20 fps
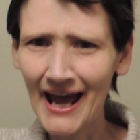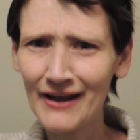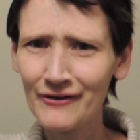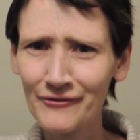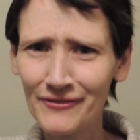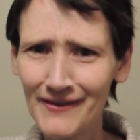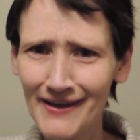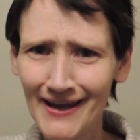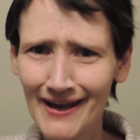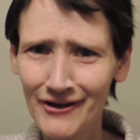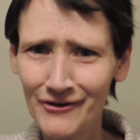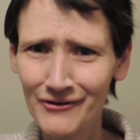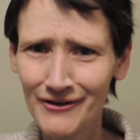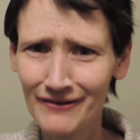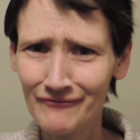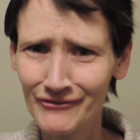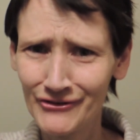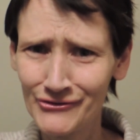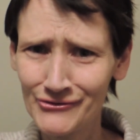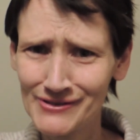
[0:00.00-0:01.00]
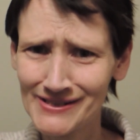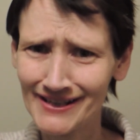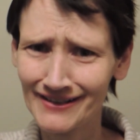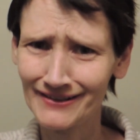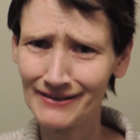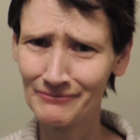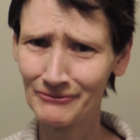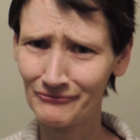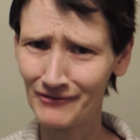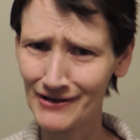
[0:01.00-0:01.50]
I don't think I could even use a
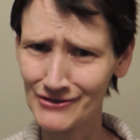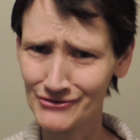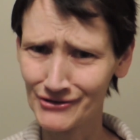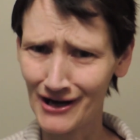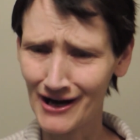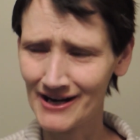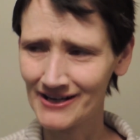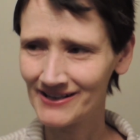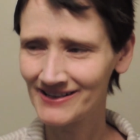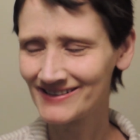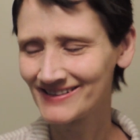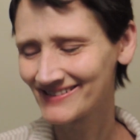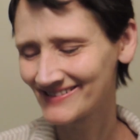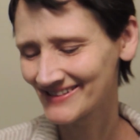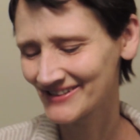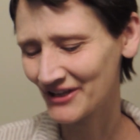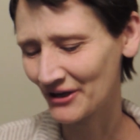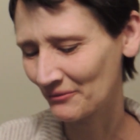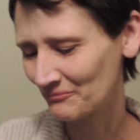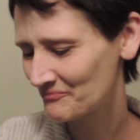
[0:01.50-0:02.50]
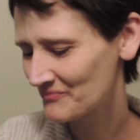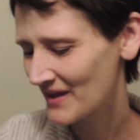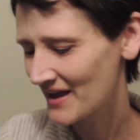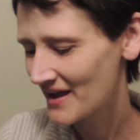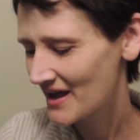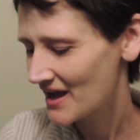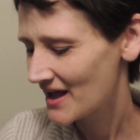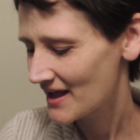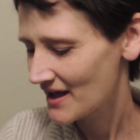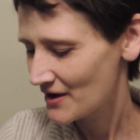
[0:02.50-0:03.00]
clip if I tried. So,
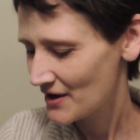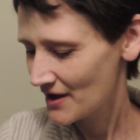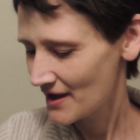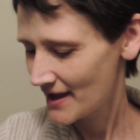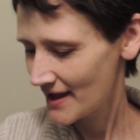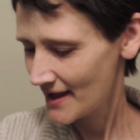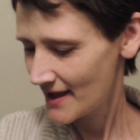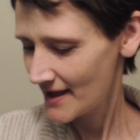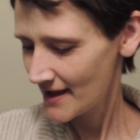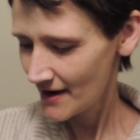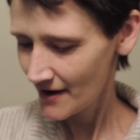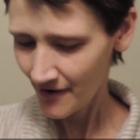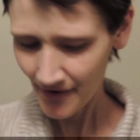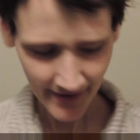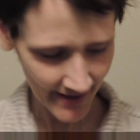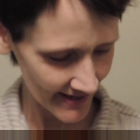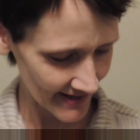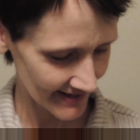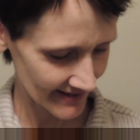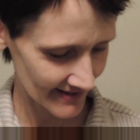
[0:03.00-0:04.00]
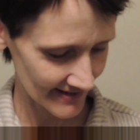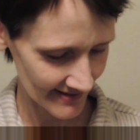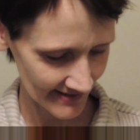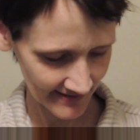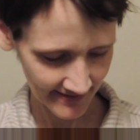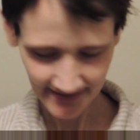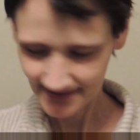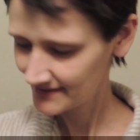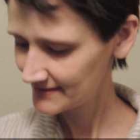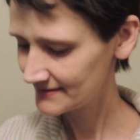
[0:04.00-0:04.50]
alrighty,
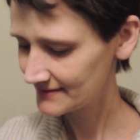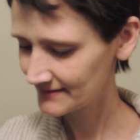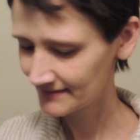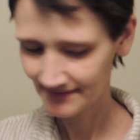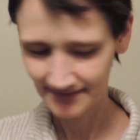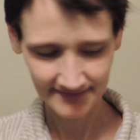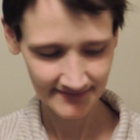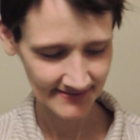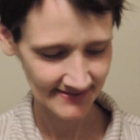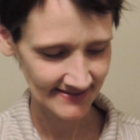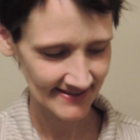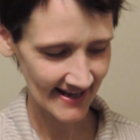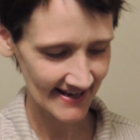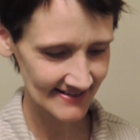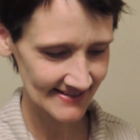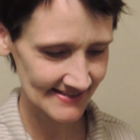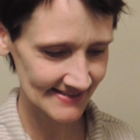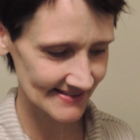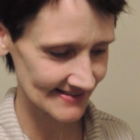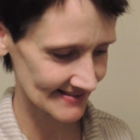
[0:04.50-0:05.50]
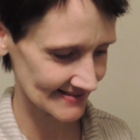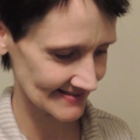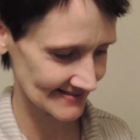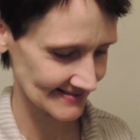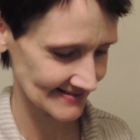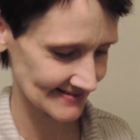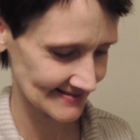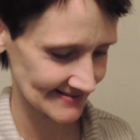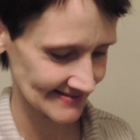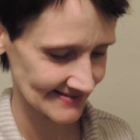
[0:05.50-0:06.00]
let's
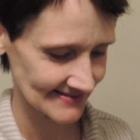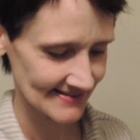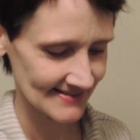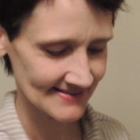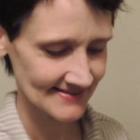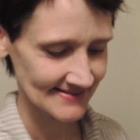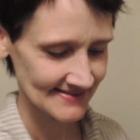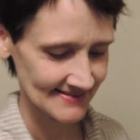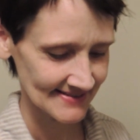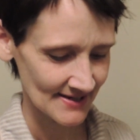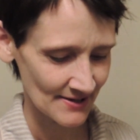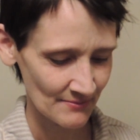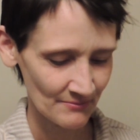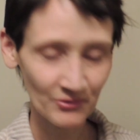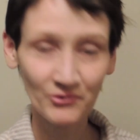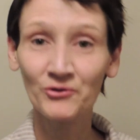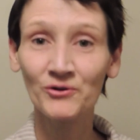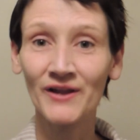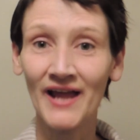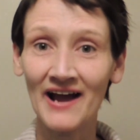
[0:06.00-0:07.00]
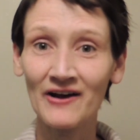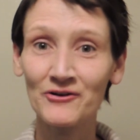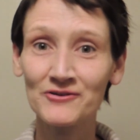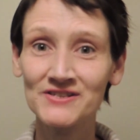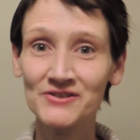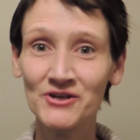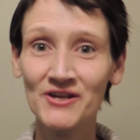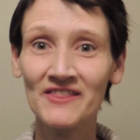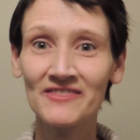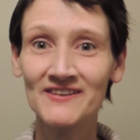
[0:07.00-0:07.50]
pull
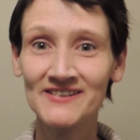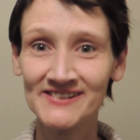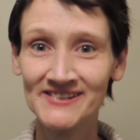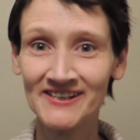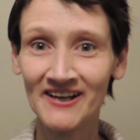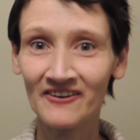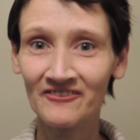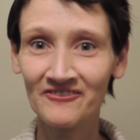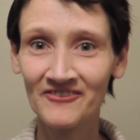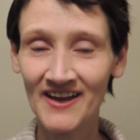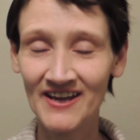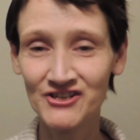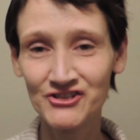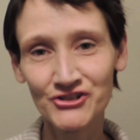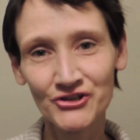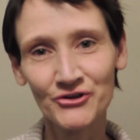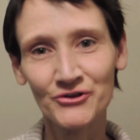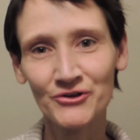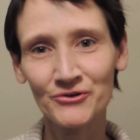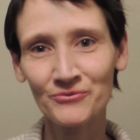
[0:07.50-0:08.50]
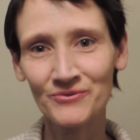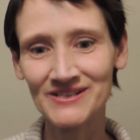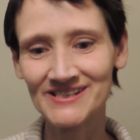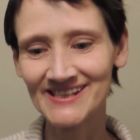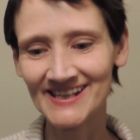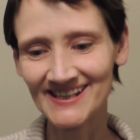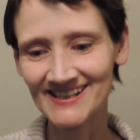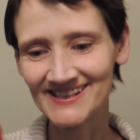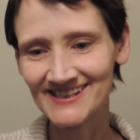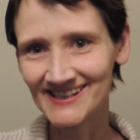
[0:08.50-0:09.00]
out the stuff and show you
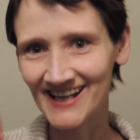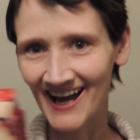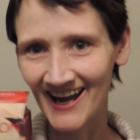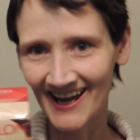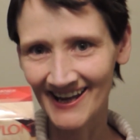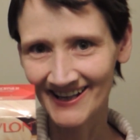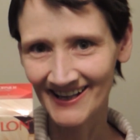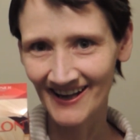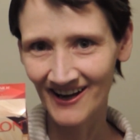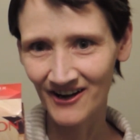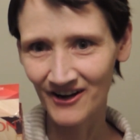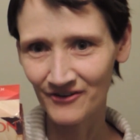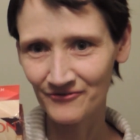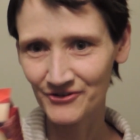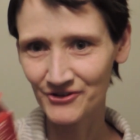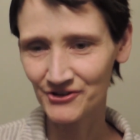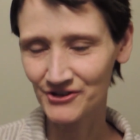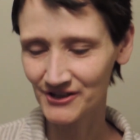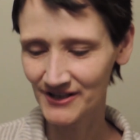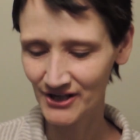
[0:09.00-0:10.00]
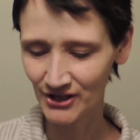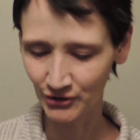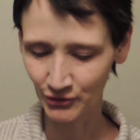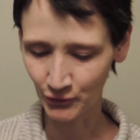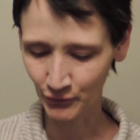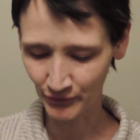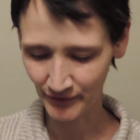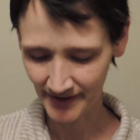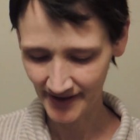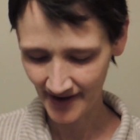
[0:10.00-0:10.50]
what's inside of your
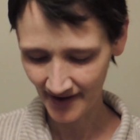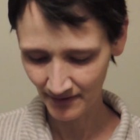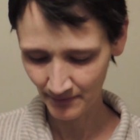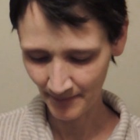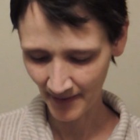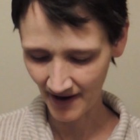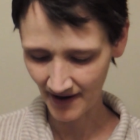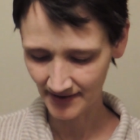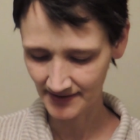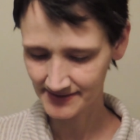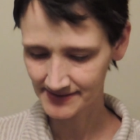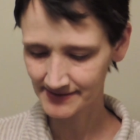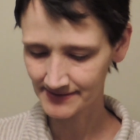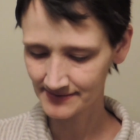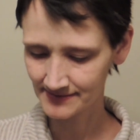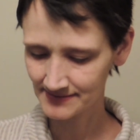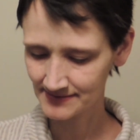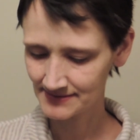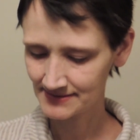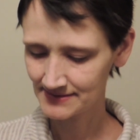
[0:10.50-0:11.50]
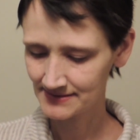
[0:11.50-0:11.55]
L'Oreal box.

|---|

■ **Task**:
Excerpt from the records above: set down only the lines from the one that contains "[0:00.00-0:01.00]" through the one that contains "[0:07.50-0:08.50]", inclusive, word for word. Pictures stay out.

■ **Completed task**:
[0:00.00-0:01.00]
[0:01.00-0:01.50]
I don't think I could even use a
[0:01.50-0:02.50]
[0:02.50-0:03.00]
clip if I tried. So,
[0:03.00-0:04.00]
[0:04.00-0:04.50]
alrighty,
[0:04.50-0:05.50]
[0:05.50-0:06.00]
let's
[0:06.00-0:07.00]
[0:07.00-0:07.50]
pull
[0:07.50-0:08.50]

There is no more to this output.